Навсегда | страница 2
Неожиданный выстрел в стылом воздухе раннего февральского утра грохнул будто из пушки. Брызнул снег из-под Ваниных подкосившихся ног. Номерные все вздрогнули, застыли испуганно.
И подумать Ваня ничего не успел… Охваченный ужасом, повалился в сугроб на спину. Хлынула темень в глаза. Закричал. Защищаясь, размахнулся, кинул вовсю перед собой кулаком.
Но будто что-то плотное, вязкое накинули ему на кулак. Так с этим — ватно, несильно — и двинул в живое, теплое нечто, словно сквозь одеяло, сквозь сон. Оно — это живое — глухо шмякнулось, сверху откуда-то, вниз, как тугой, набитый чем-то мягким мешок. Обидно протестующе вскрикнуло.
— Ваня, Ваня! Ты что? Боже, опять! — донеслось до него. — Да когда же это кончится?
Ваня, в холодном поту, весь дрожа, сверлил навалившуюся вдруг на него темноту незрячим, обезумевшим взглядом, не понимая пока ничего, словно в могиле очнулся. Привскочил. Вскинул защитно рукой.
— Ты же убьешь меня, Ваня! — Стон где-то рядом, снизу услышал, короткий прерывистый всхлип, дыхание тяжкое, горькое. — Когда же это кончится, боже? — Задвигалось снова там — слева, пониже него, жалко стеная и всхлипывая. Коснулось, похоже, влажной ладошкой Ваниной занемевшей щеки.
И только почувствовал Ваня, как это что-то, вернее, кто-то стал расти, возвышаться над ним, зашарил в его изголовье рукой, как тут же грохот услышал, треск, звонкую россыпь осколков…
— Боже! — простонал этот кто-то опять. — За что? — Всхлипнул еще обиднее, горше. — И вазу… Мамина ваза… Как жаль… — Голос, очень знакомый, какой-то даже близкий, щемяще родной, еще выше стал подниматься над Ваней.

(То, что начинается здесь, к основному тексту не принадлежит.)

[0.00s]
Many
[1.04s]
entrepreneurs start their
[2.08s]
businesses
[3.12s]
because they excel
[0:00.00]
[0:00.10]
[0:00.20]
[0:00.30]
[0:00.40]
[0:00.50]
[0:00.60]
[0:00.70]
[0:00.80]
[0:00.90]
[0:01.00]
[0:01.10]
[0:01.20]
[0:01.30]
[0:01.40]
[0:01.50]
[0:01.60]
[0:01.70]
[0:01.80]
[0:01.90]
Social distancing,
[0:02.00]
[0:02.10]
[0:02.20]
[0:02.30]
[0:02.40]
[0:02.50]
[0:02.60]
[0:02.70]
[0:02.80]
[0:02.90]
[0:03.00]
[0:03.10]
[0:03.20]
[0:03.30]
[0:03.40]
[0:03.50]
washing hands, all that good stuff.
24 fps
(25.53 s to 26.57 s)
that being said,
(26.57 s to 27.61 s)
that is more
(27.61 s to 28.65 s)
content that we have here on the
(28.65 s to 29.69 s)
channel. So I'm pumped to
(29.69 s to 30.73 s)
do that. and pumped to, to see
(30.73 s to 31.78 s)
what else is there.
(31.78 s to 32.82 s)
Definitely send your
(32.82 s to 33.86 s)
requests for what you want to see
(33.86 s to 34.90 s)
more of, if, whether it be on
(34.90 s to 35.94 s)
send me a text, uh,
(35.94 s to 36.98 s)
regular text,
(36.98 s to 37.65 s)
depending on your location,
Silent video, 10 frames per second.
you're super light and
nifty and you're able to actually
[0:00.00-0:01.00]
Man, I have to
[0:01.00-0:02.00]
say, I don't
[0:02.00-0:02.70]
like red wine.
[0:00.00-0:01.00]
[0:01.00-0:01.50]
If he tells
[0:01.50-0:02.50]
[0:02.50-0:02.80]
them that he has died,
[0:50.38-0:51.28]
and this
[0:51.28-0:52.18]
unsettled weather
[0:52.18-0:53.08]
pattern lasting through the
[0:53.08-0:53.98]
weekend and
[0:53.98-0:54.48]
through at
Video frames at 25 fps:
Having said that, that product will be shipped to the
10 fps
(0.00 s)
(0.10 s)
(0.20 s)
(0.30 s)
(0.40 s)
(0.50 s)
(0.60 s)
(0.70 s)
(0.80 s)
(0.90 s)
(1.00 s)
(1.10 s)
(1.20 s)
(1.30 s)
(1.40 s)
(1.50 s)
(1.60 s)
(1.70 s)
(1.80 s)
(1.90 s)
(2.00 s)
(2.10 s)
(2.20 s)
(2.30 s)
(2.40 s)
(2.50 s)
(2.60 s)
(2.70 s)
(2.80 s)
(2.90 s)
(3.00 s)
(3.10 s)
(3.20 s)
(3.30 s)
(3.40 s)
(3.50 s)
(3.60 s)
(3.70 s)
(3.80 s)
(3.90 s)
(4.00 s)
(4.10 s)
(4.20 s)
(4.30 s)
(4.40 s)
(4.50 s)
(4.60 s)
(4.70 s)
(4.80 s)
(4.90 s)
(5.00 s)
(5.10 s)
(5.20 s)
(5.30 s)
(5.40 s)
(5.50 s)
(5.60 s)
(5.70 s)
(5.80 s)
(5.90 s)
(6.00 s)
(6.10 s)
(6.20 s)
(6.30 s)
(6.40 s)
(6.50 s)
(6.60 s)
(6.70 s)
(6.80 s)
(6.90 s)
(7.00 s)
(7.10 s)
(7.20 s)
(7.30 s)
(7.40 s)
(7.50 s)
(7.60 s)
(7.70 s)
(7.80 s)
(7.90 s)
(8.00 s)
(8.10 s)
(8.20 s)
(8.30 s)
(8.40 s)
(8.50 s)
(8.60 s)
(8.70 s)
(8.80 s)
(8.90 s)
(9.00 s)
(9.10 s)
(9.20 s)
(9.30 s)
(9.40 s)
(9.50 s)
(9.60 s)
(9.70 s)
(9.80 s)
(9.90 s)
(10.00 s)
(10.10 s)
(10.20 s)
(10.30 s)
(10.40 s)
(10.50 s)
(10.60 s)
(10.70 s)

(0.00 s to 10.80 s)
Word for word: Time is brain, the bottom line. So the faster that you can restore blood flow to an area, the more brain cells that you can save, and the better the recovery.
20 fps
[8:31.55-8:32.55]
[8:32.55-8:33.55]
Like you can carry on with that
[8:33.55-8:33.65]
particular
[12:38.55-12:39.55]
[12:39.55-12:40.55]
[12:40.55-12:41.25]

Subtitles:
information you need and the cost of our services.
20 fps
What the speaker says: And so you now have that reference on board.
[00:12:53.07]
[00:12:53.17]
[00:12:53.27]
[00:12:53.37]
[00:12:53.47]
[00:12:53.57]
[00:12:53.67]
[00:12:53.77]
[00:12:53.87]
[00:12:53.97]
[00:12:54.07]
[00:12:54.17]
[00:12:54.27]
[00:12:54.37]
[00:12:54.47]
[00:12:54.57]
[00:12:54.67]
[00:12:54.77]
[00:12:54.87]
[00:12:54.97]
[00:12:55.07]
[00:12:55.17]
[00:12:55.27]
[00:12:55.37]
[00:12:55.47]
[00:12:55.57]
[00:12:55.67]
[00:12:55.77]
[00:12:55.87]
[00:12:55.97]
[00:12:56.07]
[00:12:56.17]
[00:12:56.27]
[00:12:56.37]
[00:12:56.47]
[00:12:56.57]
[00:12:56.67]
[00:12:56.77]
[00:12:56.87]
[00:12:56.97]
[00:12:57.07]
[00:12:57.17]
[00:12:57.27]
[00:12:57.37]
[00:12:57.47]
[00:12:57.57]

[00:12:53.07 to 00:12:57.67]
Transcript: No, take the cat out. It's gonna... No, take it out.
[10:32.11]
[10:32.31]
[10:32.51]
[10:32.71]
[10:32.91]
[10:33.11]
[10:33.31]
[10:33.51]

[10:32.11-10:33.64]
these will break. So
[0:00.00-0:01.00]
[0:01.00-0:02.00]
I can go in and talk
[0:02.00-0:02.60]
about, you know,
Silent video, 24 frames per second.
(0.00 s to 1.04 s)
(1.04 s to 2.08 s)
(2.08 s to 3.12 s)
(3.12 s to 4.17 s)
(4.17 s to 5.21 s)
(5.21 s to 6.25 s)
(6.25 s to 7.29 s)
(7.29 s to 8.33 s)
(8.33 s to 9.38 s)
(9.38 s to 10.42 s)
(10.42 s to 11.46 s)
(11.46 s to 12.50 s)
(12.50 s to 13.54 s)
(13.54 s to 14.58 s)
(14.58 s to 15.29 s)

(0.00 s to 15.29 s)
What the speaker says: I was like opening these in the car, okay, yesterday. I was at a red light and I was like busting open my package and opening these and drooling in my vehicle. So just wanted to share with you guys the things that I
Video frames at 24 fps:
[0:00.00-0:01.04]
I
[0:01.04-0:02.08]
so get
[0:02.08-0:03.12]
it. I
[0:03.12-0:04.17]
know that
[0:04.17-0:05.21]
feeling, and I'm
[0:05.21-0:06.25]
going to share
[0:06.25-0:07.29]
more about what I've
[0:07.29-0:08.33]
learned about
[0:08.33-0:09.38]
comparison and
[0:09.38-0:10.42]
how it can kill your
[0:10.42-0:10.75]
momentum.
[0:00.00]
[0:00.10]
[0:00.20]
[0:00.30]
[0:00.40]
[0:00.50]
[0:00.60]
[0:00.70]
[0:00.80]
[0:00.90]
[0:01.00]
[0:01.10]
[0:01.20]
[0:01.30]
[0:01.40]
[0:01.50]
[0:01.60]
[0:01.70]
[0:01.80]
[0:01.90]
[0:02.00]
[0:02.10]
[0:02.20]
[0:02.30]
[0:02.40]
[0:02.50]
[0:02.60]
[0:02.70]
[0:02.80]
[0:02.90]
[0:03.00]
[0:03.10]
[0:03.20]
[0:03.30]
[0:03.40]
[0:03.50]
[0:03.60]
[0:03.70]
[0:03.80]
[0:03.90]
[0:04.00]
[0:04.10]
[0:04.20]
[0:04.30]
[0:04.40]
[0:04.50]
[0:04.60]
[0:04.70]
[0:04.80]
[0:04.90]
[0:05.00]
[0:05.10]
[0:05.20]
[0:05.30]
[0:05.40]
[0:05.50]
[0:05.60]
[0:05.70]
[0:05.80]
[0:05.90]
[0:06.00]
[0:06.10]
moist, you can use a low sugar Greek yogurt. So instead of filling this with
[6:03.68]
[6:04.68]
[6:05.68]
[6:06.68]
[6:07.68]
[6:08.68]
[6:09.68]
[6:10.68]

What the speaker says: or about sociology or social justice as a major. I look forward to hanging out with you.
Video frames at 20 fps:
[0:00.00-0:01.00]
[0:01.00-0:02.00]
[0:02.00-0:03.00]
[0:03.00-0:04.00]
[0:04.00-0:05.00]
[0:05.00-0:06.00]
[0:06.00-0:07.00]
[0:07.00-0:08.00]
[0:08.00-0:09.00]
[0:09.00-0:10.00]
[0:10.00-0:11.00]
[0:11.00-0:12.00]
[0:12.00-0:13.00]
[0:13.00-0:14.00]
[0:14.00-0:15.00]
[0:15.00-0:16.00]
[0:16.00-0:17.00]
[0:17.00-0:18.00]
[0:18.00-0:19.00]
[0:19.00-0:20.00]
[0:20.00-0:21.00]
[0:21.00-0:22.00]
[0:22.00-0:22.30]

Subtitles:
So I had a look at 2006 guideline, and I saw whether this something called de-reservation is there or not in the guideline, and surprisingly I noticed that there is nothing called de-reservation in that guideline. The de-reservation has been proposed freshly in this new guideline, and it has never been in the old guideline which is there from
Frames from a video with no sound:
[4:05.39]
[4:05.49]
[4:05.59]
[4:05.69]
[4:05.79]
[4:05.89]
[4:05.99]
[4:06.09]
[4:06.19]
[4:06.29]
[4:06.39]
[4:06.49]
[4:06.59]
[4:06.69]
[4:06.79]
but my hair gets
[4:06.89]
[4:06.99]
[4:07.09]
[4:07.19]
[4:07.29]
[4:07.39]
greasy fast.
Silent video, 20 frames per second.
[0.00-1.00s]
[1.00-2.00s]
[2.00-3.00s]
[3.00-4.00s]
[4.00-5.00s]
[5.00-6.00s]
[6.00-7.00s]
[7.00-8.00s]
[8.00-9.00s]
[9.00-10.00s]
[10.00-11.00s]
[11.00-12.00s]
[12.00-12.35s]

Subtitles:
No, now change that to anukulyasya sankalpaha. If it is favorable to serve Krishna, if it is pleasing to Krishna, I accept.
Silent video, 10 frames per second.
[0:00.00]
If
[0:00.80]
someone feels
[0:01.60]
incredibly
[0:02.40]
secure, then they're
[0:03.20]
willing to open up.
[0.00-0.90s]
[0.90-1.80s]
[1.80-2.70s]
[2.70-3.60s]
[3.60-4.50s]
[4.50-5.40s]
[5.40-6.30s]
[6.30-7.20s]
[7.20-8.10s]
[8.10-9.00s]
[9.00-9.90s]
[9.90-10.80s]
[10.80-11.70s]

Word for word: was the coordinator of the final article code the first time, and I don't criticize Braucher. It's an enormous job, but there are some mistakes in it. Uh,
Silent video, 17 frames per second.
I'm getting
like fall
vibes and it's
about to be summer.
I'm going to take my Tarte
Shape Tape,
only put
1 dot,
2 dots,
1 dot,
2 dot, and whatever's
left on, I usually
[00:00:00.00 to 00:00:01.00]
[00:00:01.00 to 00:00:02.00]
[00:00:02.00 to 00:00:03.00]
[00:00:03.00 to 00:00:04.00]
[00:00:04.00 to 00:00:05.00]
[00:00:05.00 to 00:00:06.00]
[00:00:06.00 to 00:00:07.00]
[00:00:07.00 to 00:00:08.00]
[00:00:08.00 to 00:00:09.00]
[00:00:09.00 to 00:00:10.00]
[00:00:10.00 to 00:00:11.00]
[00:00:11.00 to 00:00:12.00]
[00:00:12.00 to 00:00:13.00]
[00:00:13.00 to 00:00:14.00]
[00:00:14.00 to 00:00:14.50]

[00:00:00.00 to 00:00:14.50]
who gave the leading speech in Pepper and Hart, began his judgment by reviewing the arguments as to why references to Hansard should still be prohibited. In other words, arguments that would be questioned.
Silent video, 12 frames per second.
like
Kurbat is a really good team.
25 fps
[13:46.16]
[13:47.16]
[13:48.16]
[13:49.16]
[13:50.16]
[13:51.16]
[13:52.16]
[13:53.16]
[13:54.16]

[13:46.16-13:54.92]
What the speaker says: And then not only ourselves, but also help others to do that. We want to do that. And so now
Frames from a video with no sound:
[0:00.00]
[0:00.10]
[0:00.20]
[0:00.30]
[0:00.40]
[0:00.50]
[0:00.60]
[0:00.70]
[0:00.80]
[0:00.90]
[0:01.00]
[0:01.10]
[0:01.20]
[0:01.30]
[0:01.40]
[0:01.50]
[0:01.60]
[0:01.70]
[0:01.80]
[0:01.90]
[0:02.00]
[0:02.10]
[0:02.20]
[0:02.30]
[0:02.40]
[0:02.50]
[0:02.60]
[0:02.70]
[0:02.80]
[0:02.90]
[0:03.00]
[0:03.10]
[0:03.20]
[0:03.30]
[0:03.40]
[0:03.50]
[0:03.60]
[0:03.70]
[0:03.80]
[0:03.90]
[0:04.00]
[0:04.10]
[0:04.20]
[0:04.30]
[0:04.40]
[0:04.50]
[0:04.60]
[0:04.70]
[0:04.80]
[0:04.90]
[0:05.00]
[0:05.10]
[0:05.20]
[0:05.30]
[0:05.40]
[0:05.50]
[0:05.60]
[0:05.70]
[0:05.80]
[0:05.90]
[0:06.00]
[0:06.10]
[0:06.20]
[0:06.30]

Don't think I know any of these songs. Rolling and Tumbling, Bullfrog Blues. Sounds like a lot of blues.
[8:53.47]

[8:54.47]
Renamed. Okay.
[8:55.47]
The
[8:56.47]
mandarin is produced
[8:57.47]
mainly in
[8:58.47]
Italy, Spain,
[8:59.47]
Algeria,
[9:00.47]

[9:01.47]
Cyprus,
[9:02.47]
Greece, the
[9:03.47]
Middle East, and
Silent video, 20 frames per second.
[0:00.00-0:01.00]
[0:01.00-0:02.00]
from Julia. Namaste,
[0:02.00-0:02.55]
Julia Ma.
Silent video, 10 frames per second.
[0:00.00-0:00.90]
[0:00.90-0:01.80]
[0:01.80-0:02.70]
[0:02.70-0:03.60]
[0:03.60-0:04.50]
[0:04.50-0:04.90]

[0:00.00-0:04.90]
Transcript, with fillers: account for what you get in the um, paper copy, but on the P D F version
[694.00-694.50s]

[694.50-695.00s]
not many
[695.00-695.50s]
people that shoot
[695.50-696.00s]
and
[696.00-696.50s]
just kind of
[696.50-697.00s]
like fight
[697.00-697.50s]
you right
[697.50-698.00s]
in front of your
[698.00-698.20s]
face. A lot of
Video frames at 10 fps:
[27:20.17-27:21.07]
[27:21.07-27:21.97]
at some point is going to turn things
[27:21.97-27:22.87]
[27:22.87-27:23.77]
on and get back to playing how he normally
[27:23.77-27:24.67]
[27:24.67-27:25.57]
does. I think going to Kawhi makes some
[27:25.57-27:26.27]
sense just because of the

Раздался короткий, тоже знакомый, очень знакомый щелчок. И прямо Ване в глаза — навыкате, застекленевшие — резко, больно, как внезапный, среди ночи, в тиши снарядный или минный разрыв, вонзился ослепительным всплеском свет электричества.
Ваня зажмурился, инстинктивно рванулся вперед, как учил их, как всегда от них требовал Матушкин: стремглав, не раздумывая, головой в сторону воющей мины или лучше задницей к ней. И наземь, наземь — в снег, в воду, в болотную жижу без разбору, всей плотью, клеточкой каждой, всем своим существом, тогда, в те фронтовые смертельно опасные дни особенно чутким и трепетным, особенно переполненным хмельными, жгучими соками жизни, необоримой жаждой дышать, ощущать себя — жить. Так учил падать их взводный, так сливаться с землей, чтобы над тобой вся взрывная волна, а осколки чтоб мимо, вдоль тела. Вот так и сейчас: только свет по глазам, только грохнуло что-то со звоном, только взметнулся в неосознаваемой памяти, в животной клеточной памяти весь ужас давно минувшей войны, а Ваня уже по-зверушьи — инстинктивно, бездумно, стремительно — рванулся вперед, ноги вытянулись под одеялом, в шкап уперлись, а тело — голова, плечи, грудь — сломилось у поясницы, плотно прижалось к прикрытым одеялом ногам, ладони, защищая глаза, охватили лицо. Застонала тахта под Ваней — продавленная и скрипучая. Тут же опомнился, сел. Скинул ладони с лица. Начиная уже понимать… Кое-что уже понимая. Не веря еще, не смея покуда надеяться, верить, что все это опять только сон, а не явь — давняя, страшная. Тут же невольно обернулся с тревогой к противоположному углу небольшой, заставленной рухлядью комнатки. И, как и всегда, где бы он ни был, что бы с ним ни случилось, первым делом подумал о сыне — самом в их доме беззащитном и слабеньком. Напряженно прислушался. Олежка, видно, проснулся от этих криков и грохота, раз-другой растревоженно вякнул, захныкал за ширмой.